La télévision vient de nous offrir l'opportunité de revoir le mythique "Journal d'une femme de chambre" de Luis Bunuel (1964). Occasion privilégiée de se remémorer la société des années 1930 et, plus précisément, celle de la grande bourgeoisie de l'époque. Décrite comme tarée, étriquée et mesquine. Pas un des personnages de l'histoire n'est sauvé, même pas l'héroïne principale. Pessimisme pas loin de l'absolu. On sort de là mal à l'aise, pas très optimiste sur l'intégrité de la nature humaine. Film tiré en noir... mais pas du tout en blanc ...
Commentaires
Bonjour Florentin;
C'est l'occasion aussi de revoir Jeanne Moreau au cinéma.

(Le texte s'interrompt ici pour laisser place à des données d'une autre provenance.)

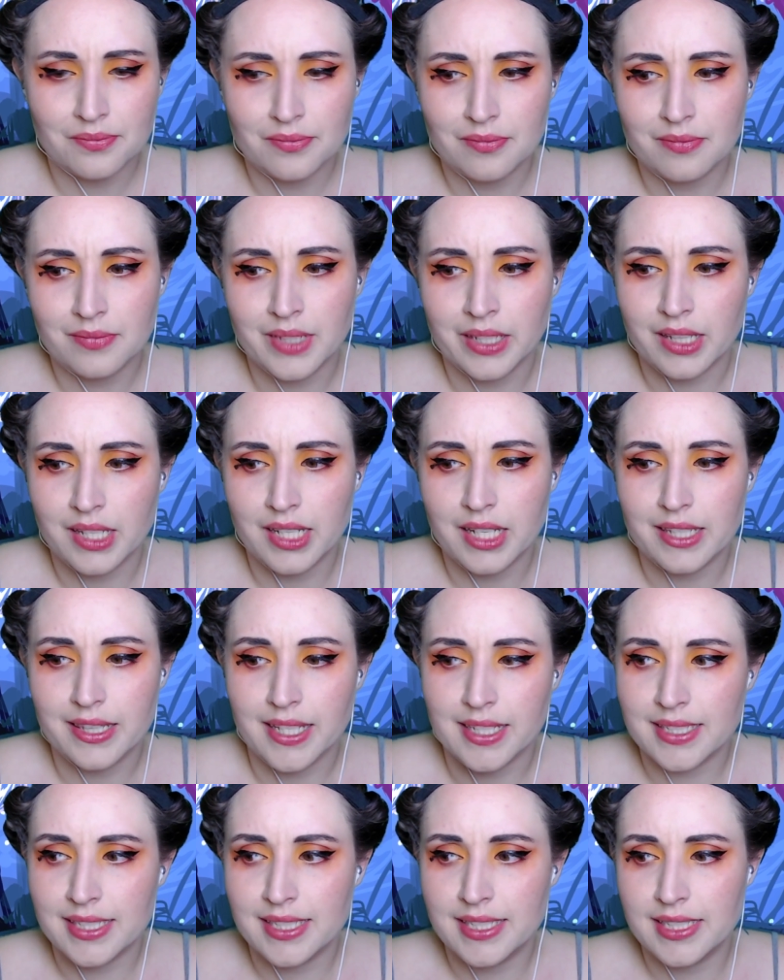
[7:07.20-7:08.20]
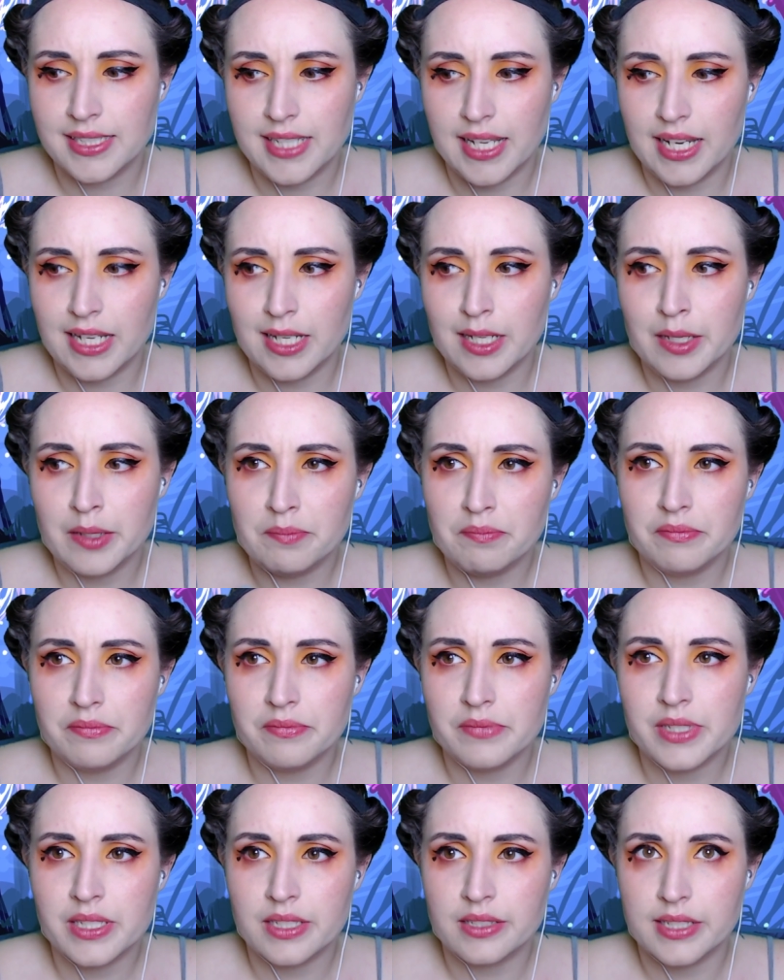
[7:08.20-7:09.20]
I think in that same
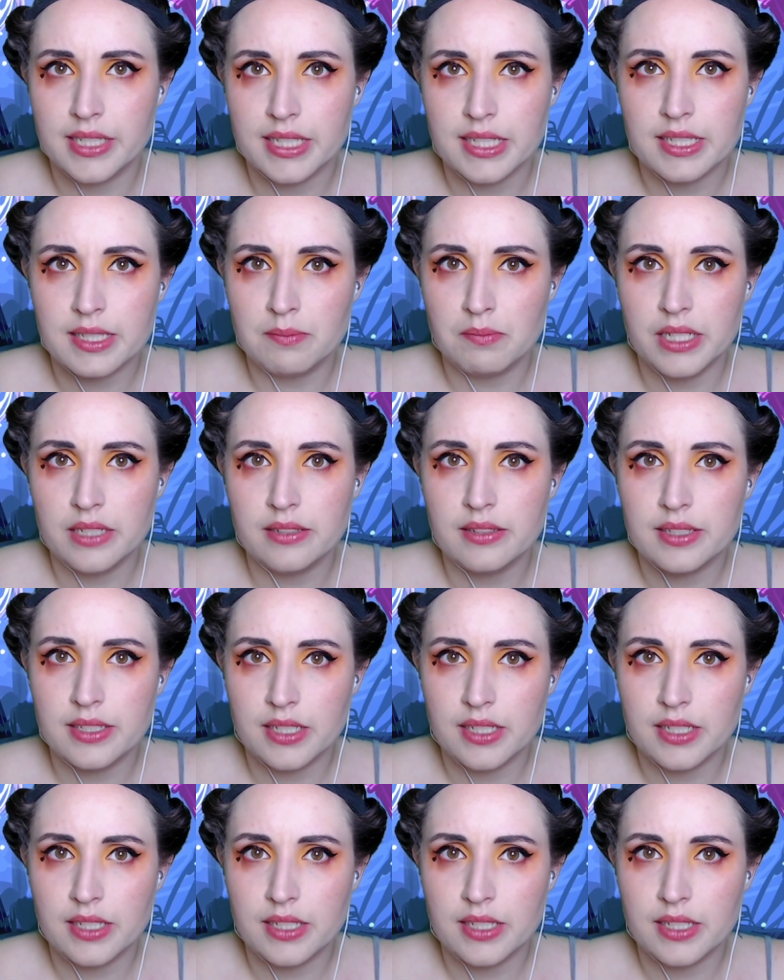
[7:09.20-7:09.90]
6 months,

J'ai lu aussi le livre d'Octave Mirbeau et je trouve que le film lui est fidèle
Bon après-midi,
Mo
... pas vu en entier non plus...besoin de choses plus joyeuses pas comme sur nos écrans en ce moment...
Bises du soir
Mireille du sablon
Coucou Florentin, je n'ai jamais réussi à aller jusqu'à la fin,c'est trop dur, trop noir,violent et étant hyper sensible j'évite de me traumatiser inutilement...Quelle époque était la plus idyllique je me le demande ,peut être la mienne des années 1960 ou les mentalités m'ont semblé évoluer dans pas mal de domaines et je pense que mes enfants ont eu cette chance de pouvoir évoluer dans un contexte plus aisé que maintenant.. Quoiqu'il en soit ce film est une trace du passé qu'il ne faut pas occulter....Très douce fin de journée, bisous à toi...
Un film noir qui montre une société tout aussi sombre qui ne montre pas le moindre espoir d’évolution positive.
Je ne l'ai pas vu.
Coucou du soir Florentin,
Je passe aux aveux : je n'ai jamais réussi à aller jusqu'au bout, même pas jusqu'à la moitié, trop " noir" , trop déprimant... Par contre, association d' idées, j'ai beaucoup aimé " La mariée était en noir" !!! (Je joue sur le noir et blanc, sur le titre et sur la présence de Jeanne Moreau !)...
Bonne soirée et bonne semaine, amitié Florentin. Seringa.